__Exercise__. Transcribe the stretch of entries below from the line with "[2:23.28-2:24.18]" through the line with "[00:00:07.20 to 00:00:08.10]", exactly and with both ends included; leave out all other lines.

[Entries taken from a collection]
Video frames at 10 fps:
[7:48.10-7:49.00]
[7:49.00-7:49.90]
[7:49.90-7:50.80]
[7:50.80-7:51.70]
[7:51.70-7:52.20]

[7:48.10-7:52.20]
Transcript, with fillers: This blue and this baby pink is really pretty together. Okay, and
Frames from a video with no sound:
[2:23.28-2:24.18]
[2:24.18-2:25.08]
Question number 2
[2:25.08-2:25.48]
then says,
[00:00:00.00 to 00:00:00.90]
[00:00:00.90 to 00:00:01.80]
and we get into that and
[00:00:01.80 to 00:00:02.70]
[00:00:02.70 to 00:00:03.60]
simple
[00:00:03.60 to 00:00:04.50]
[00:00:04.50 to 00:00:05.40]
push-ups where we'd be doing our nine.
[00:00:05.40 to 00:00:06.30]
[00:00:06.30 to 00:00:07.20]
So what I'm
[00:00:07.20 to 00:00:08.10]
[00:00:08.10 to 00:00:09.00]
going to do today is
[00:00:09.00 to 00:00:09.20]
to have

--

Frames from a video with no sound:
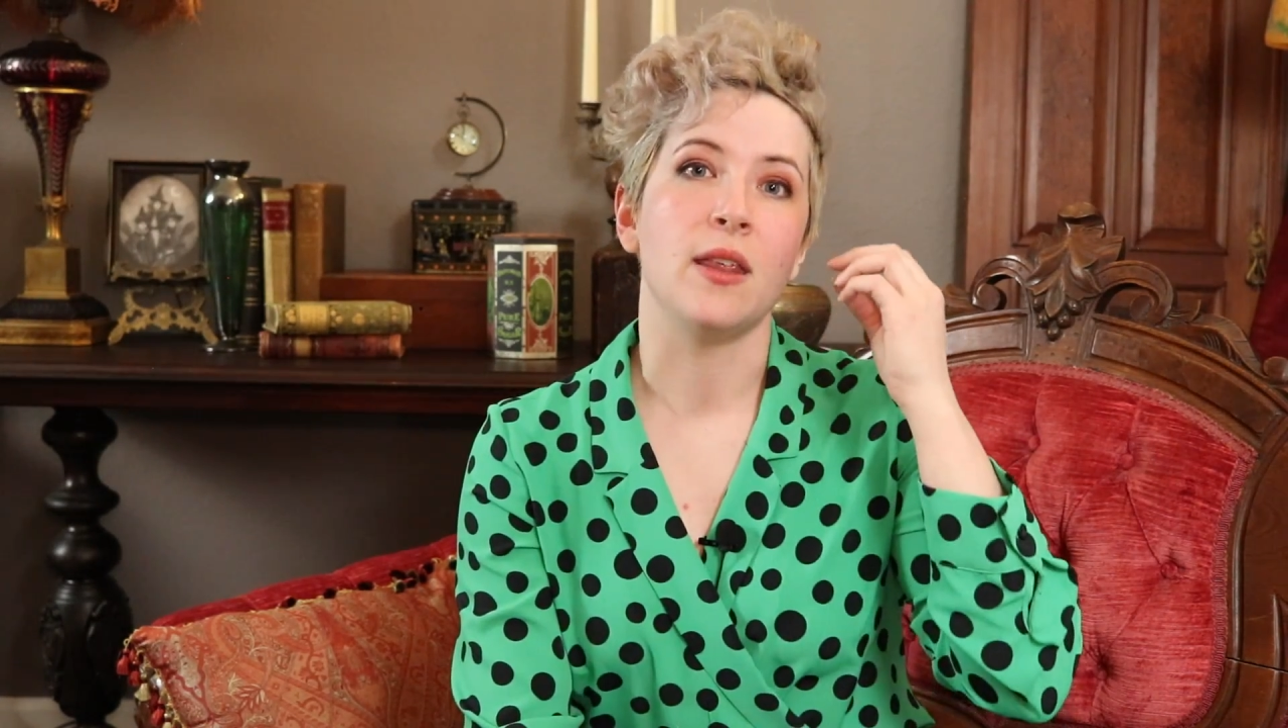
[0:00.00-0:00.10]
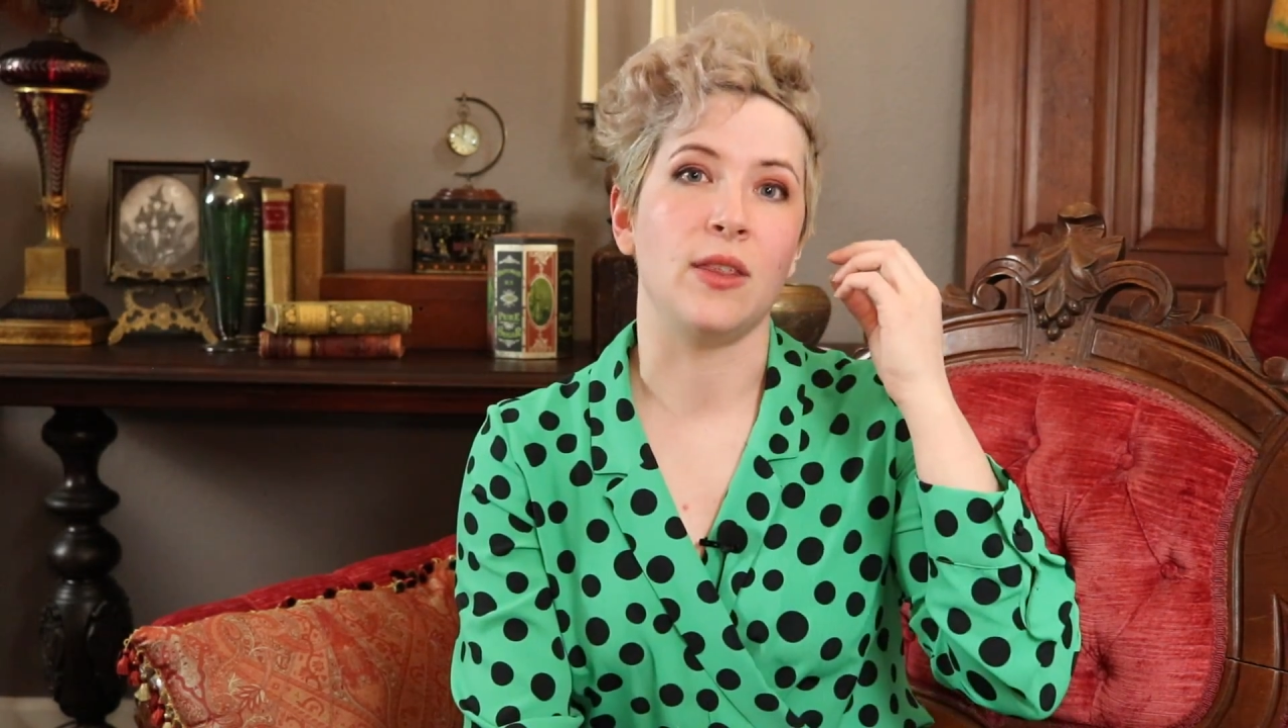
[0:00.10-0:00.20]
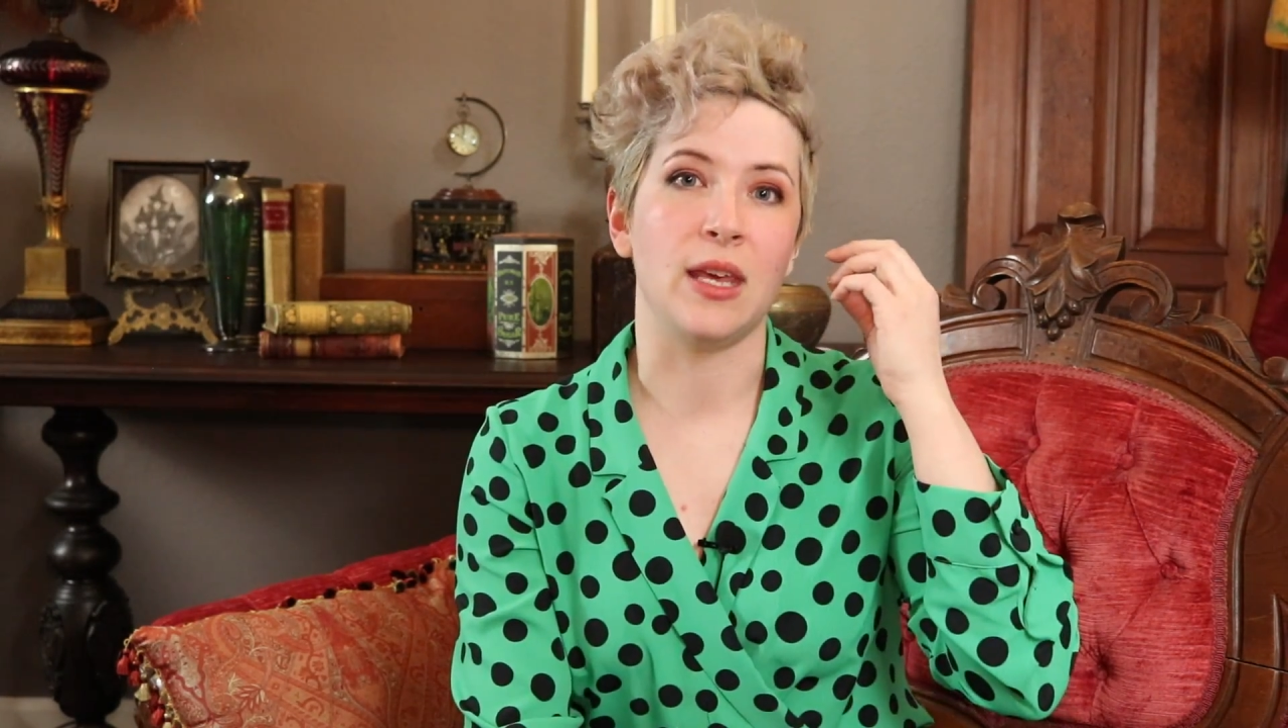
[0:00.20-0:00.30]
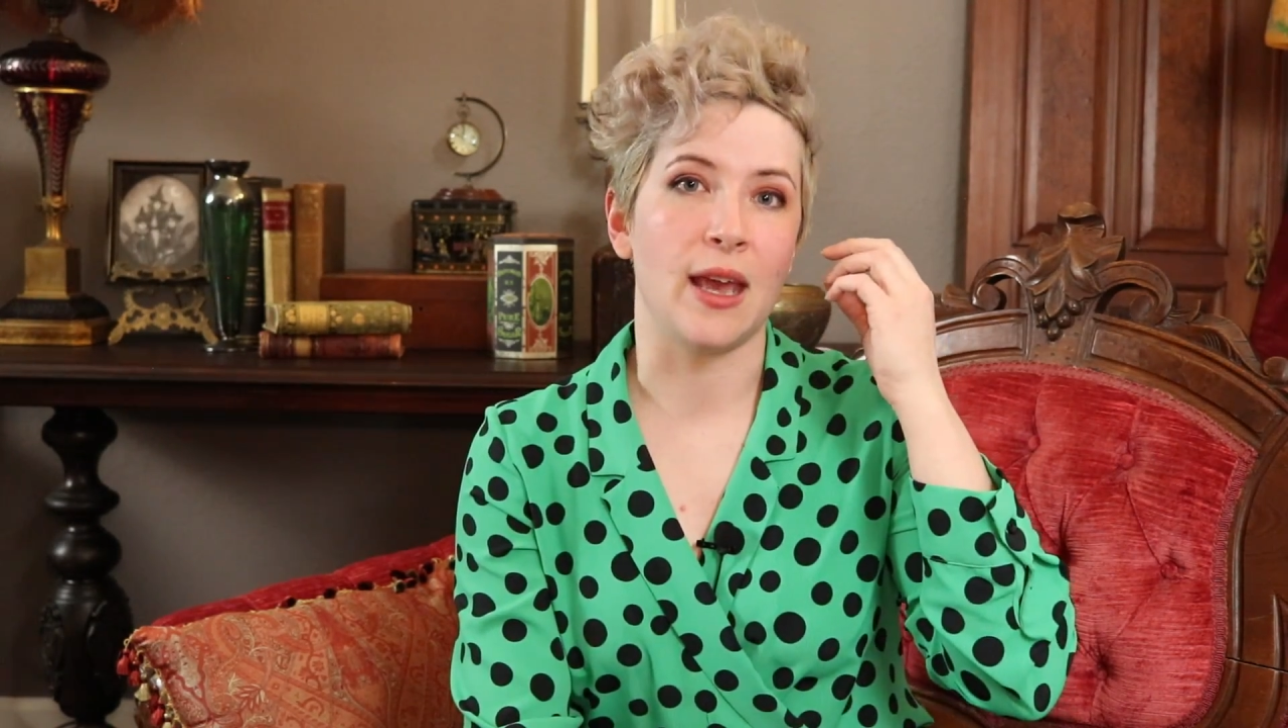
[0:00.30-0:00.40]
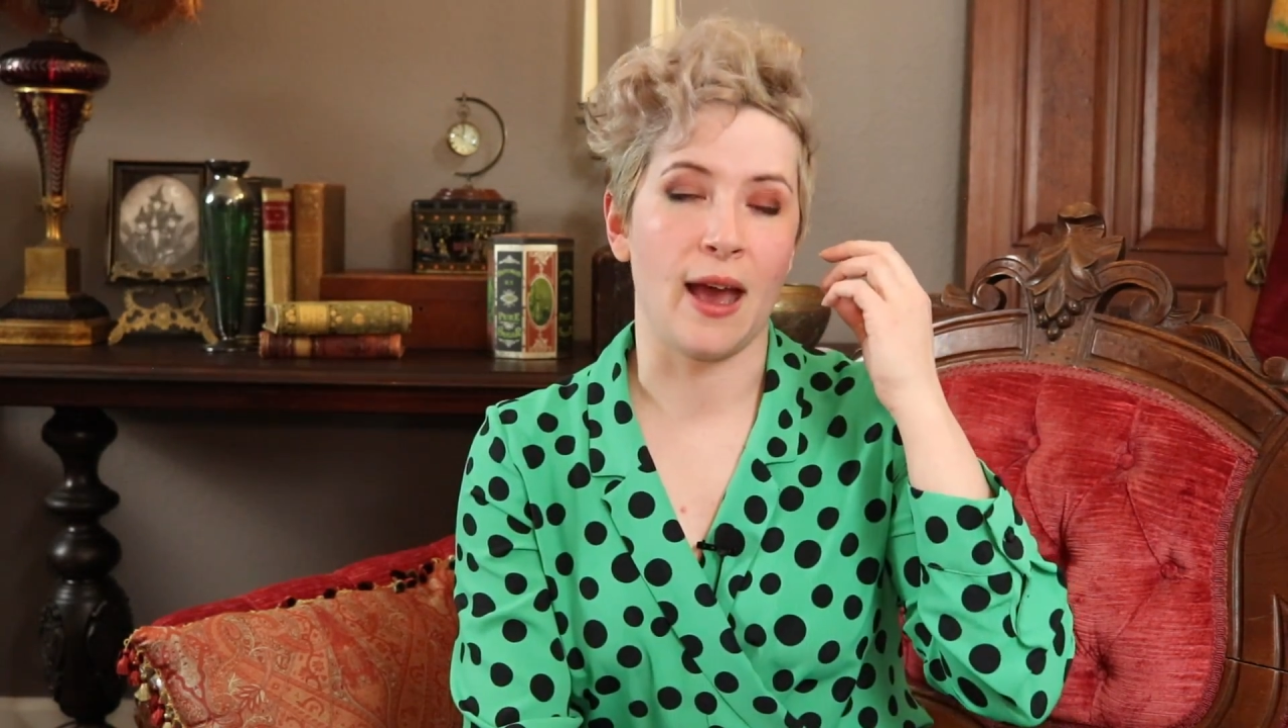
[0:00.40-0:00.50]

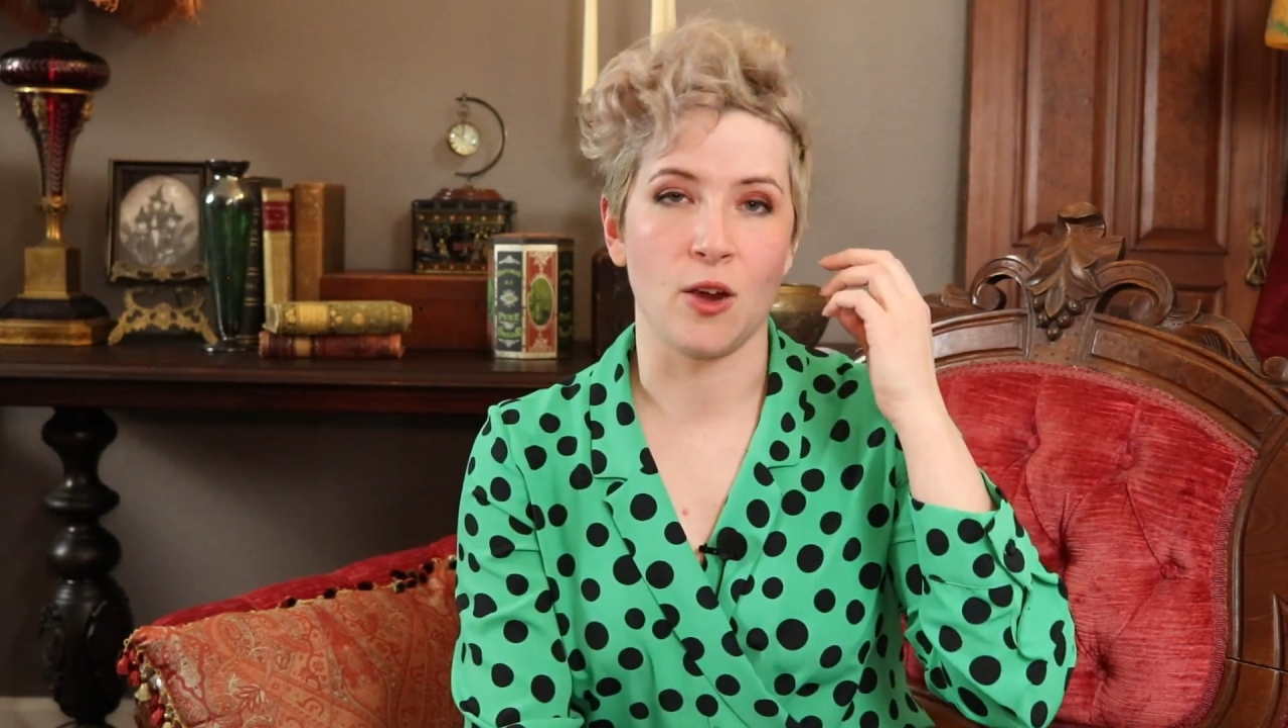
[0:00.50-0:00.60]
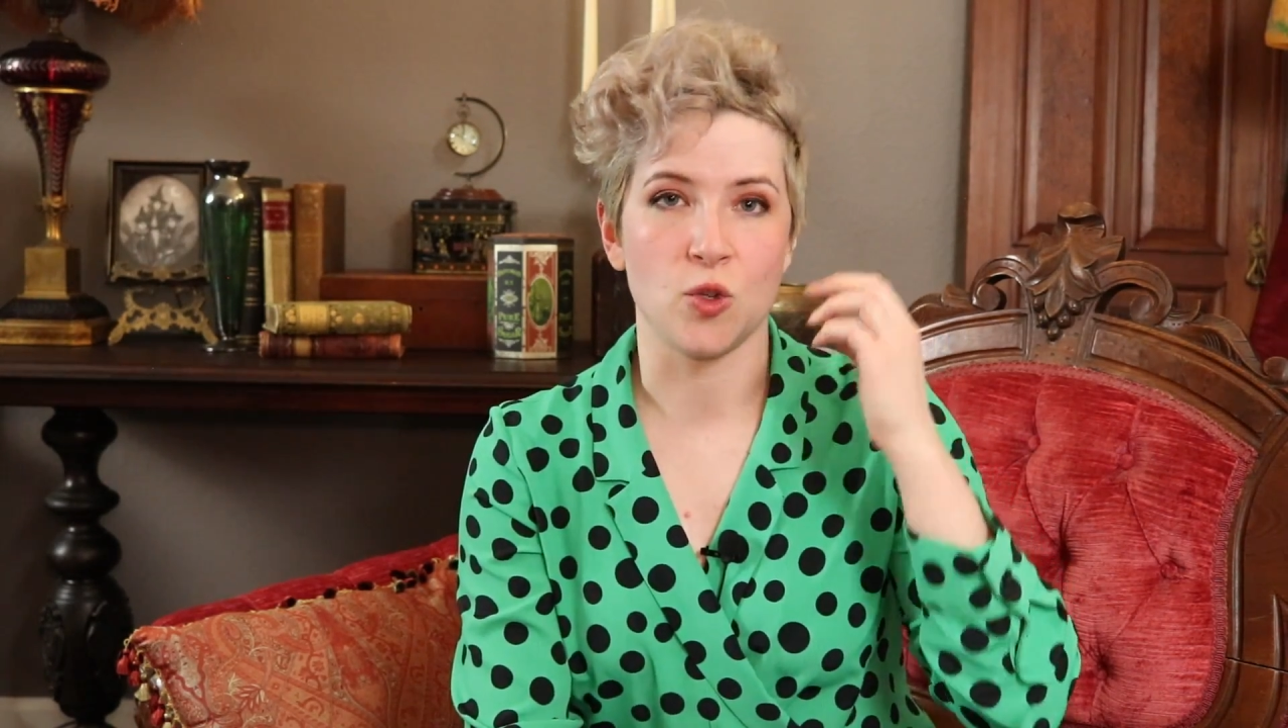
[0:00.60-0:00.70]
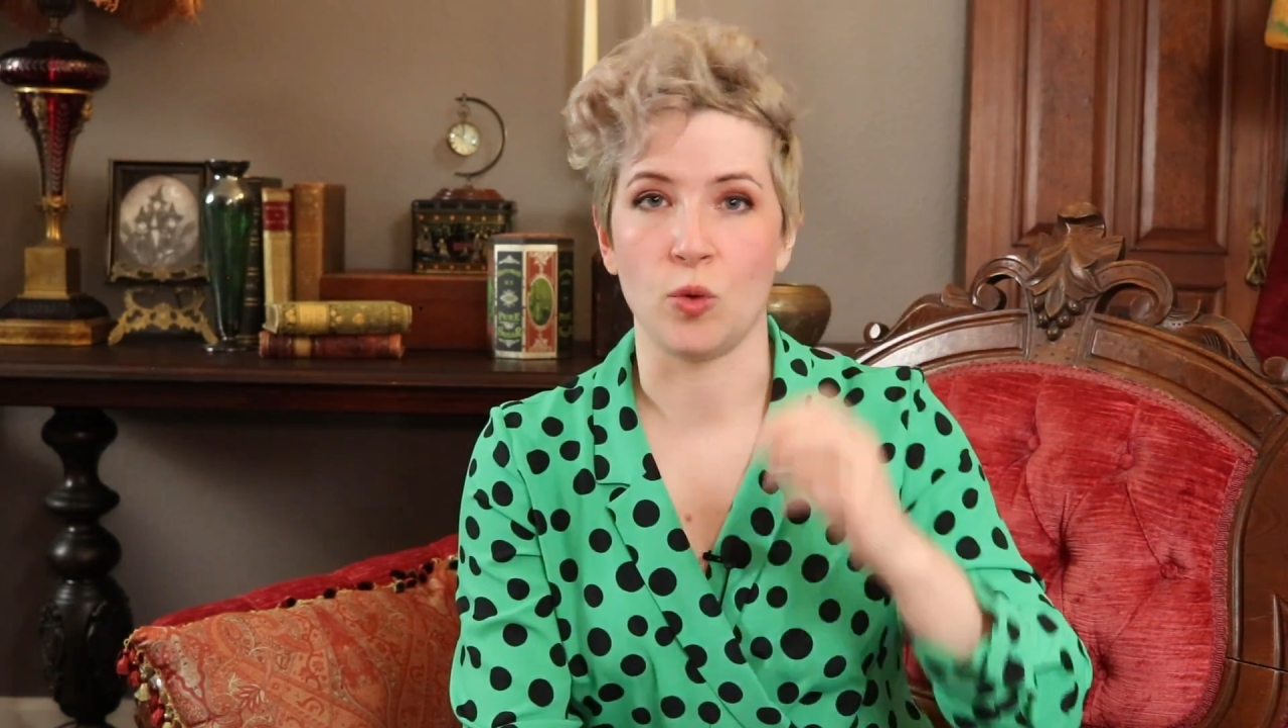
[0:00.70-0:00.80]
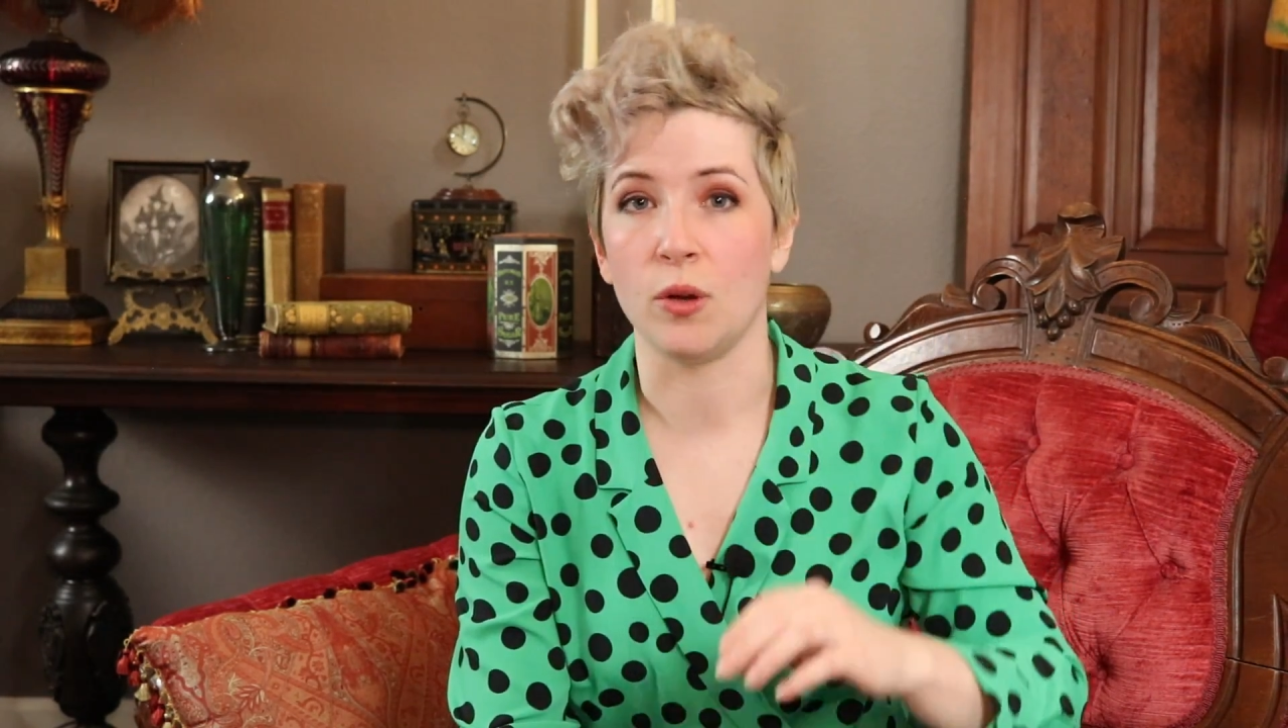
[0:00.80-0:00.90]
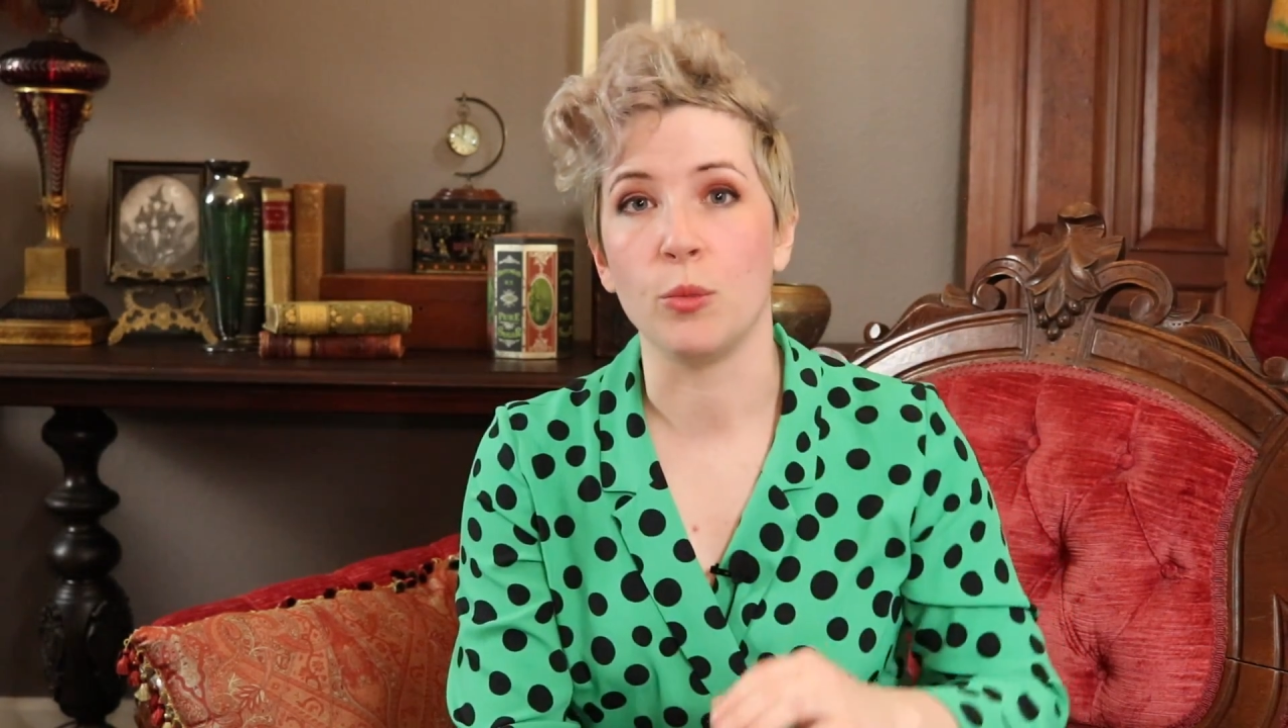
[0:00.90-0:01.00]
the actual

__Solution below__.
[2:23.28-2:24.18]
[2:24.18-2:25.08]
Question number 2
[2:25.08-2:25.48]
then says,
[00:00:00.00 to 00:00:00.90]
[00:00:00.90 to 00:00:01.80]
and we get into that and
[00:00:01.80 to 00:00:02.70]
[00:00:02.70 to 00:00:03.60]
simple
[00:00:03.60 to 00:00:04.50]
[00:00:04.50 to 00:00:05.40]
push-ups where we'd be doing our nine.
[00:00:05.40 to 00:00:06.30]
[00:00:06.30 to 00:00:07.20]
So what I'm
[00:00:07.20 to 00:00:08.10]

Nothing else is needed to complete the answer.